Pot et condo, qu’est-ce que ça sent?
14 juin 2021En 2018, alors qu’on s’apprêtait à légaliser la consommation et la culture du cannabis au pays, de nombreuses copropriétés prenaient le chemin inverse en adoptant en vitesse des règlements pour en bannir l’usage et la production dans leurs murs.
Après bientôt trois ans, comment ça se passe ?
Des règlements ont été implantés dans la plupart des grandes copropriétés, confirme Élise Beauchesne, PDG de Solution Condo, une firme spécialisée dans la gestion de copropriétés. Chez les plus petites organisations administrées par des copropriétaires bénévoles, l’essentiel du marché du condo, ça dépend de la qualité de la gestion.
La fumée, le nœud du problème
Réactionnaires, les bons syndicats de condo ? Ces restrictions ne visent pas les jujubes et les brownies au pot, mais la fumée dans les aires communes. Et comme les effluves de cannabis peuvent facilement se frayer un chemin d’une unité à une autre, certaines copropriétés ont étendu les interdictions jusque dans les parties privatives, comme les balcons, et parfois à l’intérieur même des appartements.
J’ai écrit là-dessus à l’époque où les syndicats s’empressaient de réglementer avant l’entrée en vigueur de la légalisation. J’imaginais des administrateurs, le pif en l’air, partir à la chasse aux contrevenants dans les couloirs de leur copropriété. Je m’attendais aussi à des contestations de la part des amateurs d’Island sweet skunk, trop contents d’avoir enfin la loi de leur bord et de pouvoir faire valoir leur droit devant les tribunaux.
Bref, je voyais arriver une nouvelle source de conflits dans des milieux où ce n’est pas ça qui manque.
Rares abus
Et puis finalement ? Aucun règlement n’a été contesté, selon Yves Joli-Coeur.
Le fait d’avoir réglementé l’usage du cannabis a naturellement ragaillardi l’âme de petit flic qui anime certains administrateurs. Du côté des occupants, il s’en trouve toujours pour se croire souverains parce qu’ils sont propriétaires ; ceux-là se foutent d’emboucaner le bébé qui dort dans la chambre au-dessus de leur balcon.

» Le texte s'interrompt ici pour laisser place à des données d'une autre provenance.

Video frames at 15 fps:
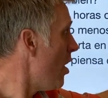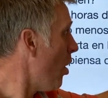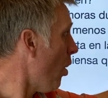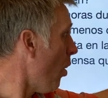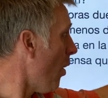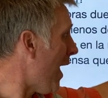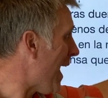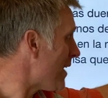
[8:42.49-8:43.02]

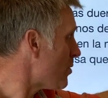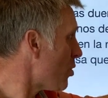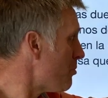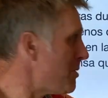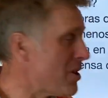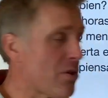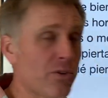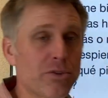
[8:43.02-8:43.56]
¿O ha
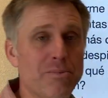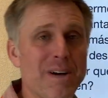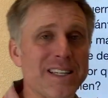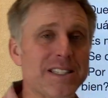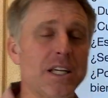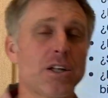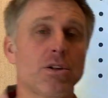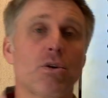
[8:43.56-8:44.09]
dormido
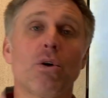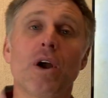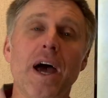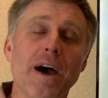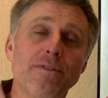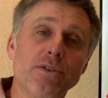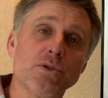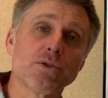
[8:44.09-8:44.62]
demasiado? Or
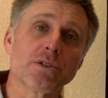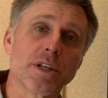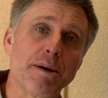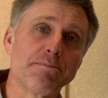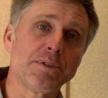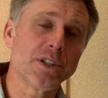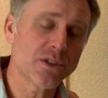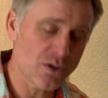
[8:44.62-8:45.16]
have you
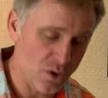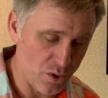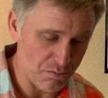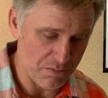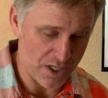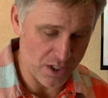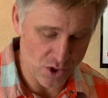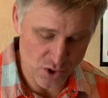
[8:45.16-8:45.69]
slept too
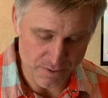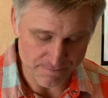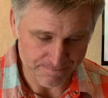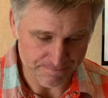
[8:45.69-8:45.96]
much?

C’est toujours les mêmes antagonistes, qu’il s’agisse du cannabis, de la cigarette, du cigare ou du poisson pas frais dans une sauce à l’ail.
« La légalisation a probablement fait augmenter le nombre d’utilisateurs occasionnels. Ceux-là font rarement l’objet de plaintes des voisins », dit Élise Beauchesne.

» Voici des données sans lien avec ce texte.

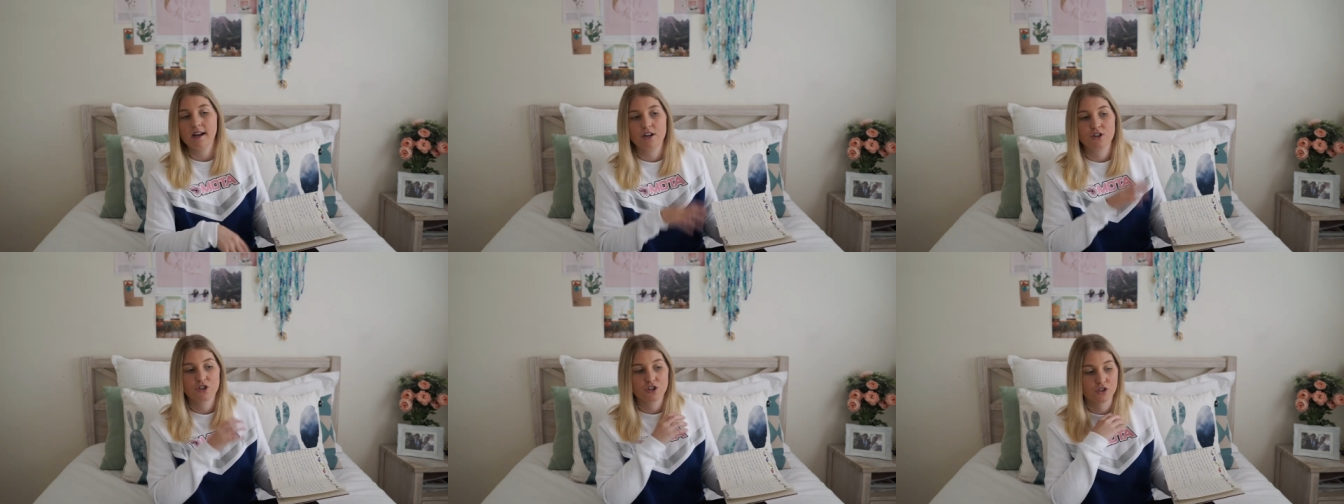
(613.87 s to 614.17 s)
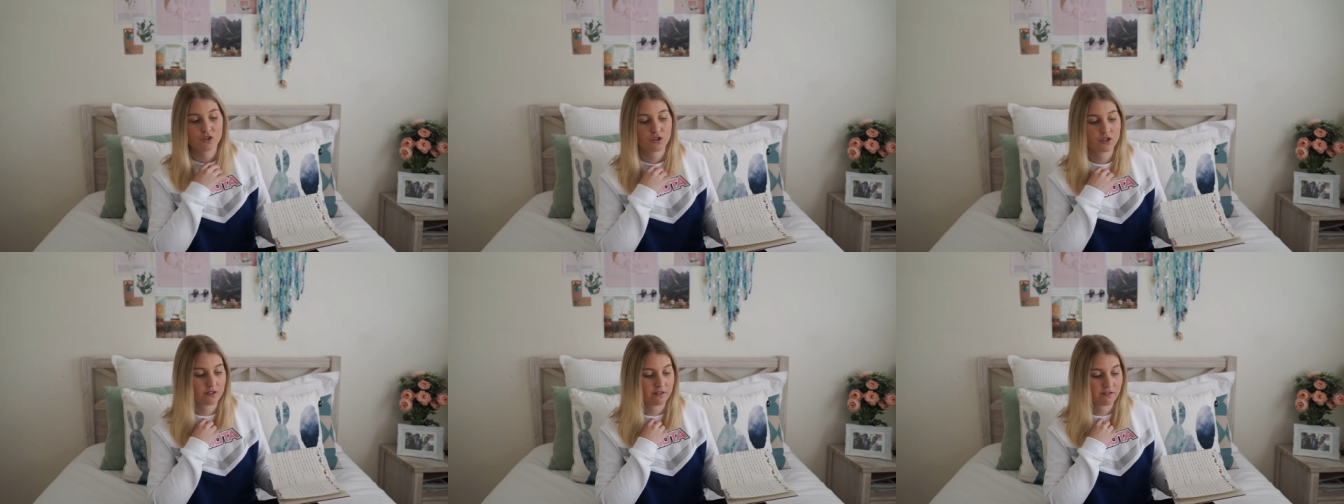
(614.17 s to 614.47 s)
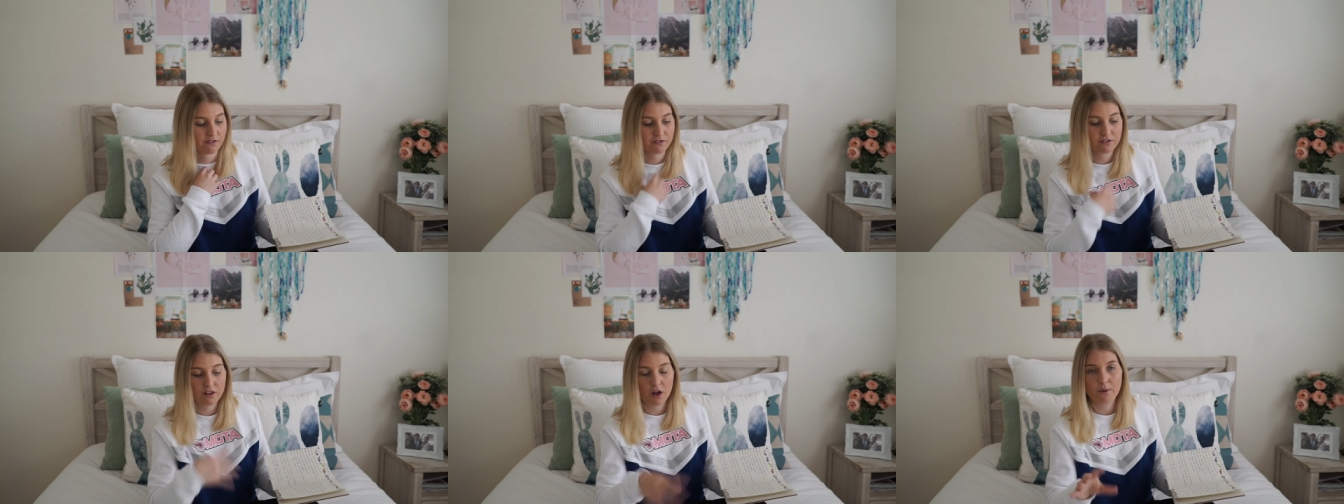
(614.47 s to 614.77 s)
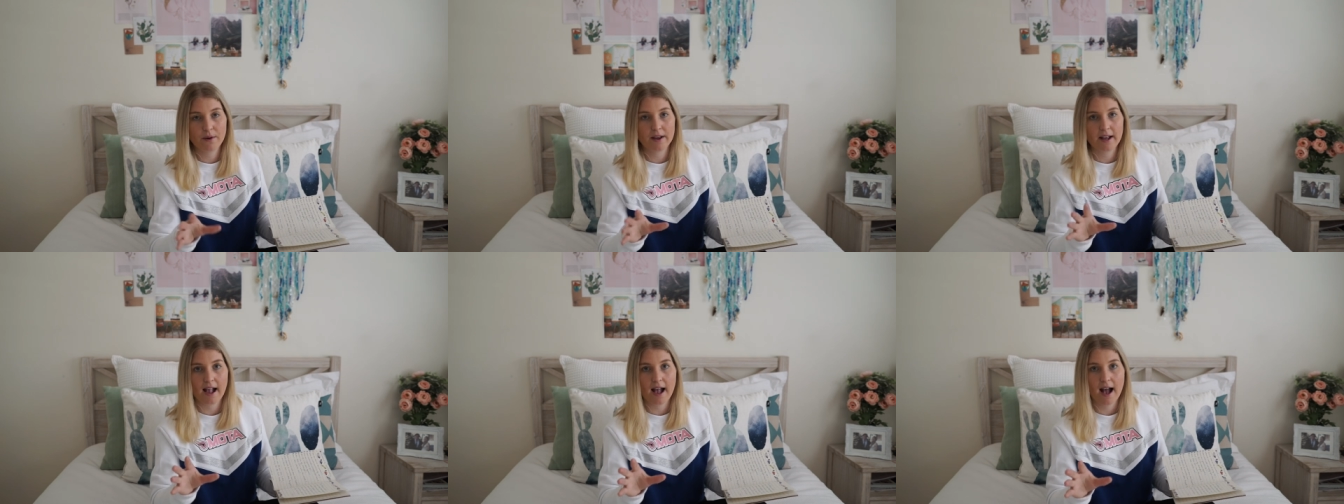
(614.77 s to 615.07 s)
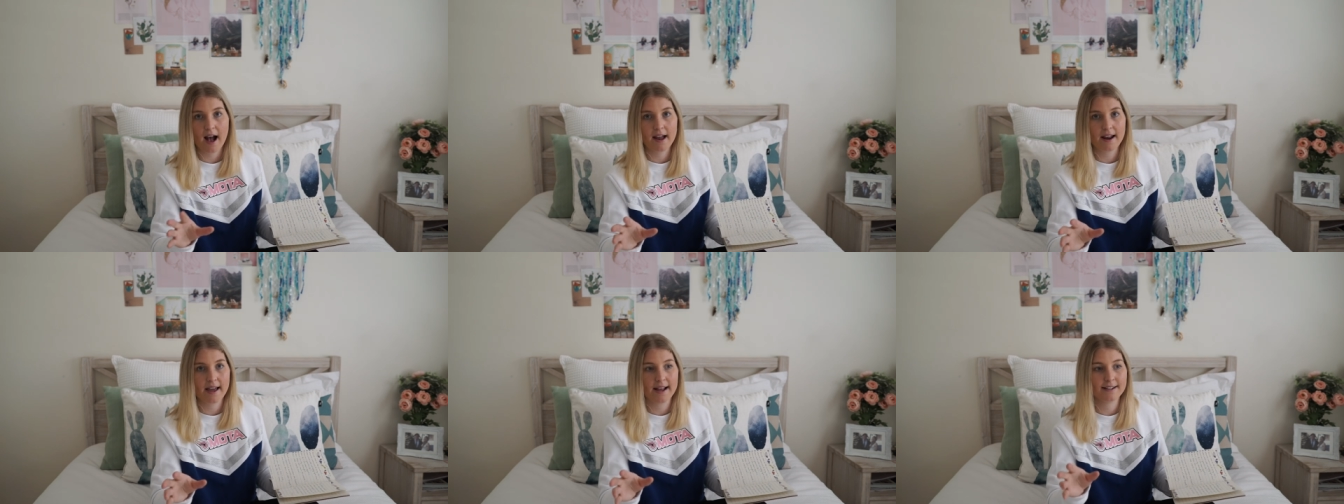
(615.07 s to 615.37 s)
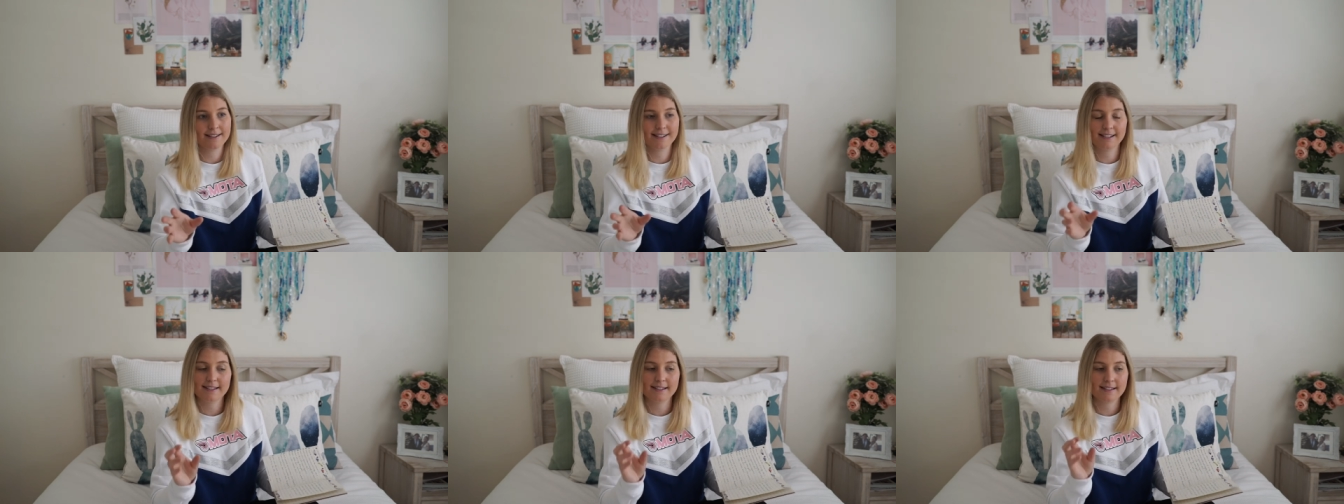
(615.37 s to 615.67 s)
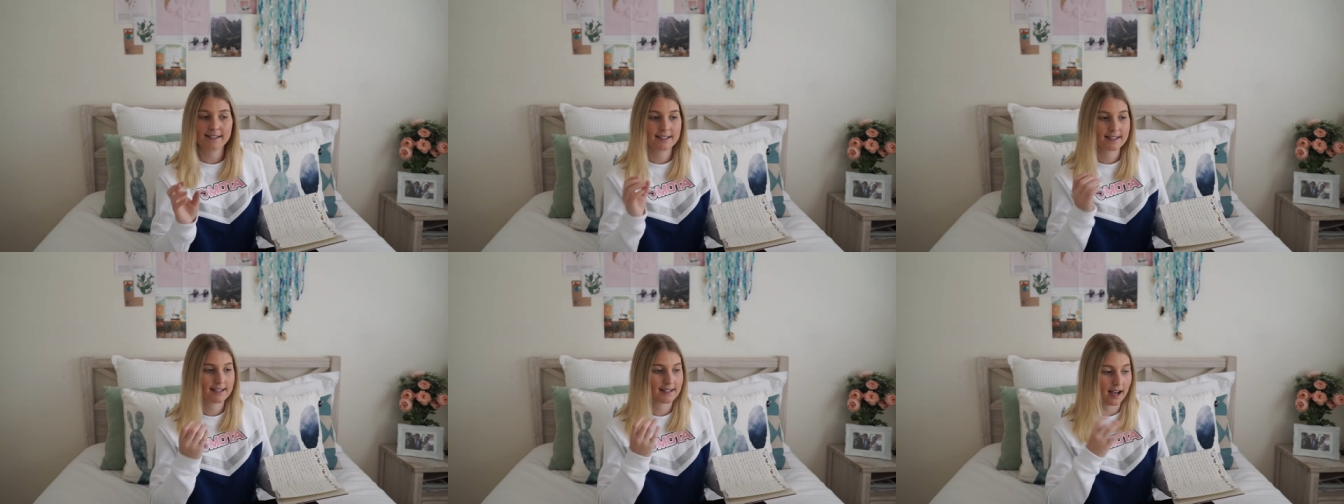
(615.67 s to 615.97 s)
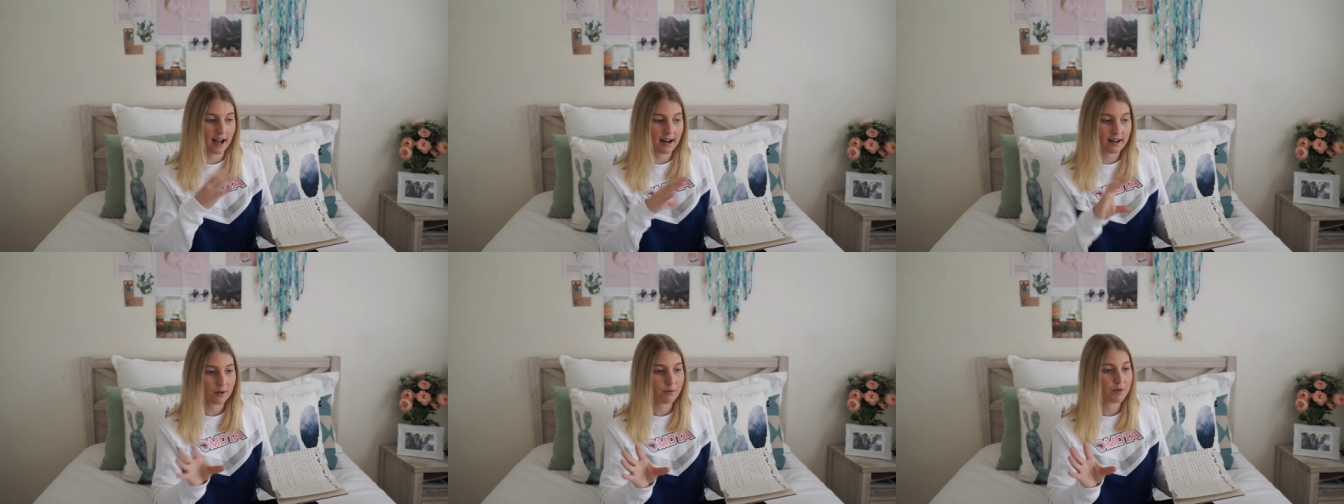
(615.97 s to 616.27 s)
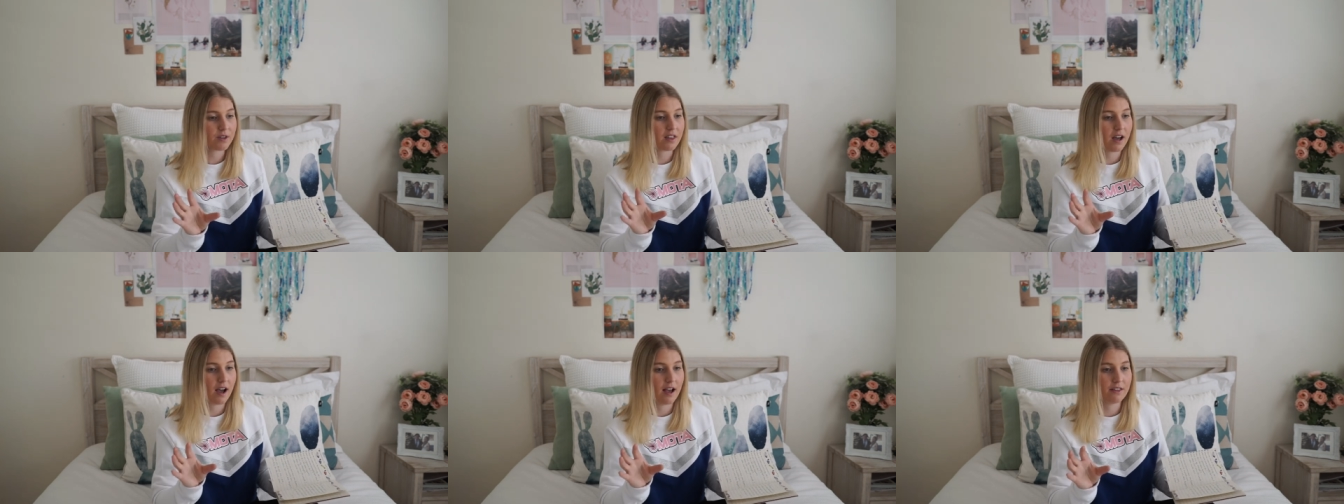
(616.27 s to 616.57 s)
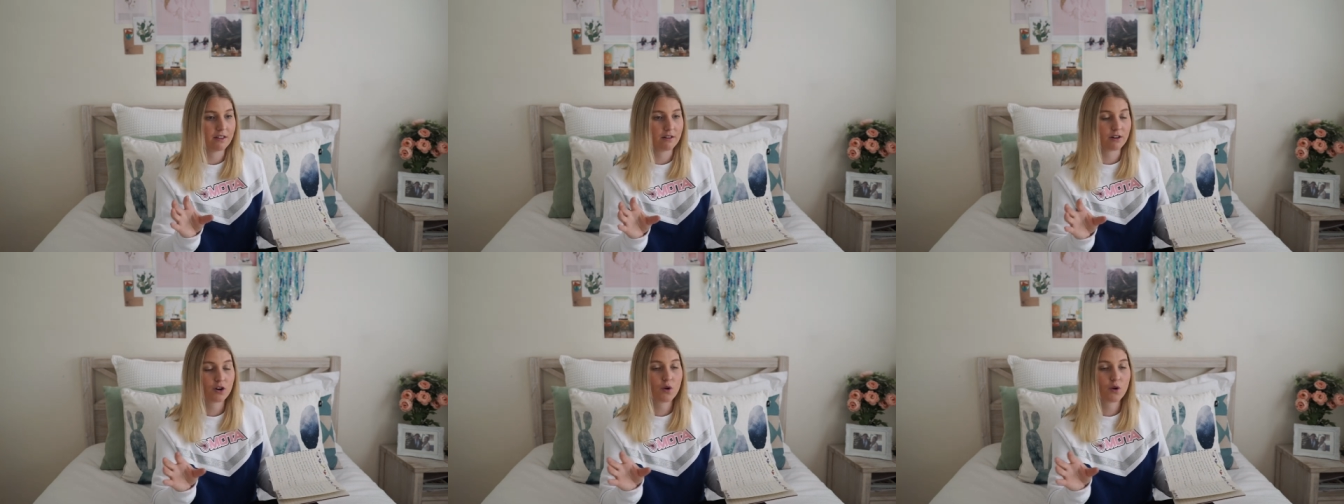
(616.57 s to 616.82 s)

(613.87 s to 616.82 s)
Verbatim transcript: just flowing out and just starting with either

Avant d’utiliser la voie judiciaire auprès des fumeurs, sa firme explore les autres solutions, la sensibilisation et l’éducation. Et ça fonctionne la majorité du temps.
« Par exemple, des copropriétaires qui consomment chez eux pensent souvent bien faire en ouvrant leurs fenêtres, mais ça crée une pression positive par rapport aux condos adjacents, ce qui fait en sorte que leur fumée sera aspirée par les unités voisines à travers les ouvertures mal scellées entre les murs », explique Mme Beauchesne.
Ce n’est vraiment qu’en dernier recours qu’un syndicat mettra un copropriétaire impénitent à l’amende.
Bien oui ! Les copropriétés sont en droit d’envoyer des contraventions aux fumeurs si leur réglementation prévoit une clause pénale !
Pas étonnant qu’on y trouve des gens qui se prennent pour la police.
LES AMENDES EN COPROPRIÉTÉ
- Tous les règlements ne sont pas tous assortis de clause pénale, mais il est possible d’en ajouter avec un vote majoritaire en assemblée générale.
- Les copropriétaires acquittent les amendes dans la majorité des cas, affirme Élise Beauchesne. Quel est le recours du syndicat pour ceux qui ne paient pas ? Pour les petits montants, le syndicat peut porter l’affaire devant la division des petites créances de la Cour du Québec, mais pour une pénalité de 250 $ pour avoir fumé un joint au bord de la piscine, il s’en donne rarement la peine.